General characteristics
- Class & type: Hunt-class minesweeper, Aberdare sub-class
- Displacement: 800 long tons (813 t)
- Length: 213 ft (65 m) o/a
- Beam: 28 ft 6 in (8.69 m)
- Draught: 7 ft 6 in (2.29 m)
- Installed power: 2 × Yarrow boilers; 2,200 ihp (1,600 kW);
- Propulsion: 2 shafts; 2 vertical triple-expansion steam engines;
- Speed: 16 knots (30 km/h; 18 mph)
- Range: 1,500 nmi (2,800 km; 1,700 mi) at 15 knots (28 km/h; 17 mph)
- Complement: 74
- Armament: 1 × QF 4-inch (102 mm) gun; 1 × 76 mm (3.0 in) anti-aircraft gun;

= HMS Elgin (J39) =

Minesweeper of the Royal Navy

HMS Elgin was a Hunt-class minesweeper of the Aberdare sub-class built for the Royal Navy during World War I. She was not finished in time to participate in the First World War. A mine badly damaged her in 1944; she was sold for scrap in 1945.

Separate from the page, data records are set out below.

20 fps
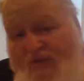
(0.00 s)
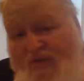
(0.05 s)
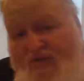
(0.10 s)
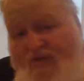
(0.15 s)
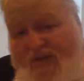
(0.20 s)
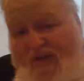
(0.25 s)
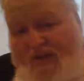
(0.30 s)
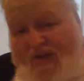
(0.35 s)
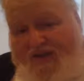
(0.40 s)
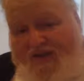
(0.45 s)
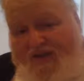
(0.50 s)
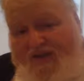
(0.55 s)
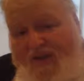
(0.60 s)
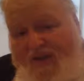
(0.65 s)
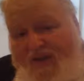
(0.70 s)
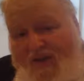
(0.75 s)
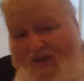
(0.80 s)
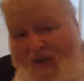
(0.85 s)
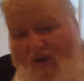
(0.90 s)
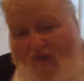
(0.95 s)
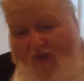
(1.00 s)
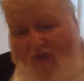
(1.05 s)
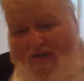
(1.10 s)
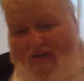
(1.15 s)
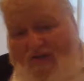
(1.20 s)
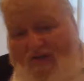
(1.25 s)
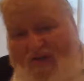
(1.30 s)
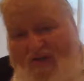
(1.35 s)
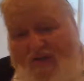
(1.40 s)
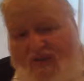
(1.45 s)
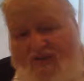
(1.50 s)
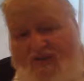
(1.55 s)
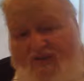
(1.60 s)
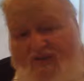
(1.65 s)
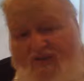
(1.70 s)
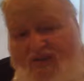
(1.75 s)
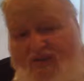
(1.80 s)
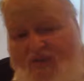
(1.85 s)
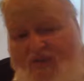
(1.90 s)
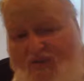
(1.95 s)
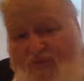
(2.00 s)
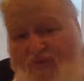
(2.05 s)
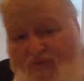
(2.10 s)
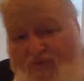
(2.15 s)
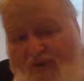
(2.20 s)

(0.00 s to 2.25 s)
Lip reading: does, all we saw that Yovel do,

==Design and description==
The Aberdare sub-class were enlarged versions of the original Hunt-class ships and carried more powerful armament. The ships displaced 800 LT at normal load. They had a length between perpendiculars of 220 ft, and measured 231 ft long overall. The Aberdares had a beam of 26 ft 6 in and a draught of 7 ft 6 in. The ships' complement consisted of 74 officers and ratings.

The ships had two vertical triple-expansion steam engines, each driving one shaft, using steam provided by two Yarrow boilers. The engines produced a total of 2200 ihp and gave a maximum speed of 16 kn. They carried a maximum of 185 LT of coal which gave them a range of 1500 nmi at 15 kn.

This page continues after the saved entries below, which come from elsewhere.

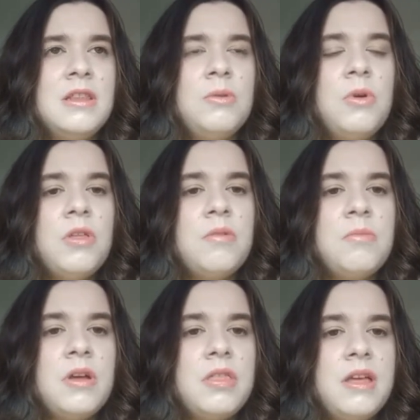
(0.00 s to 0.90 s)
there wasn't
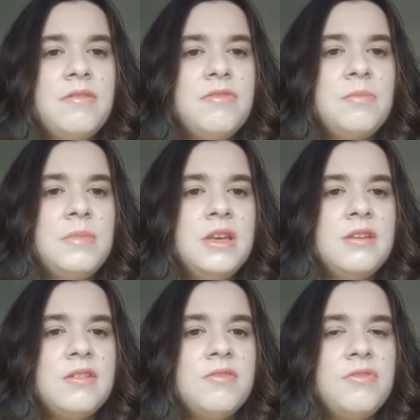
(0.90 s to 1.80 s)
much
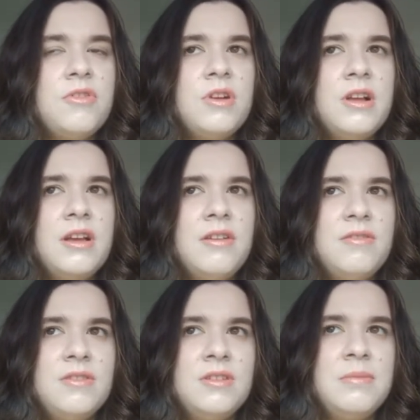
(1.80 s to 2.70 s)
information for
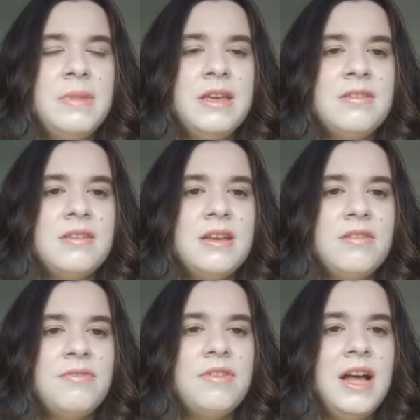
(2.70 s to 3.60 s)

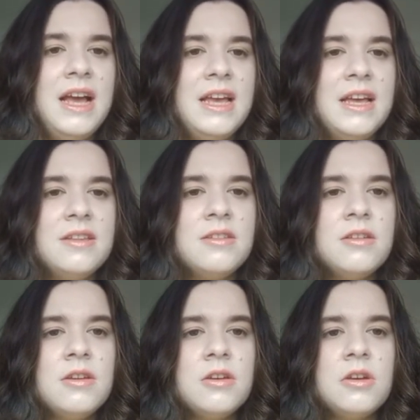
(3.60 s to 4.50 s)
domestic flying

The Aberdare sub-class was armed with a quick-firing (QF) 4 in gun forward of the bridge and a QF twelve-pounder (76.2 mm) anti-aircraft gun aft. Some ships were fitted with six- or three-pounder guns in lieu of the twelve-pounder.

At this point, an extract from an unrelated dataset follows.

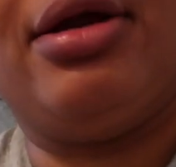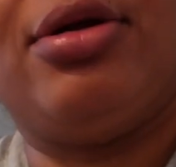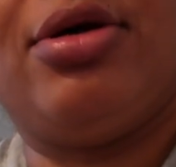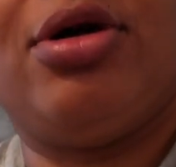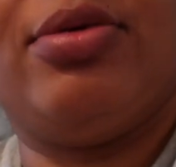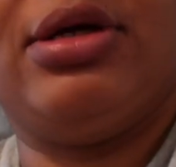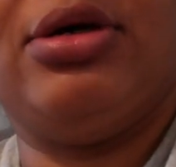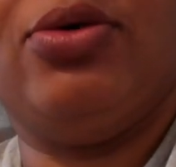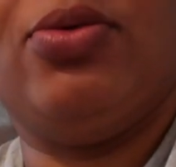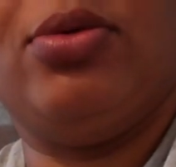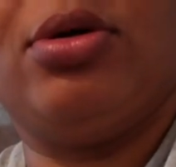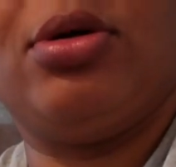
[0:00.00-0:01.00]
I don't know how we're
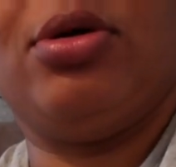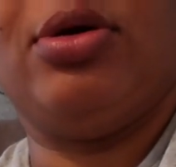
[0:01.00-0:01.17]
gonna walk.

==Construction and career==
HMS Elgin was built by the William Simons & Company at their shipyard in Renfrew. She was originally to be named Troon, but was renamed before launch to avoid possible misunderstandings of having vessels named after coastal locations. On 4 May 1944, Elgin was nine miles east of the Isle of Portland, when she triggered an acoustic mine that damaged her severely. She was towed to Portsmouth where she was scrapped in 1945.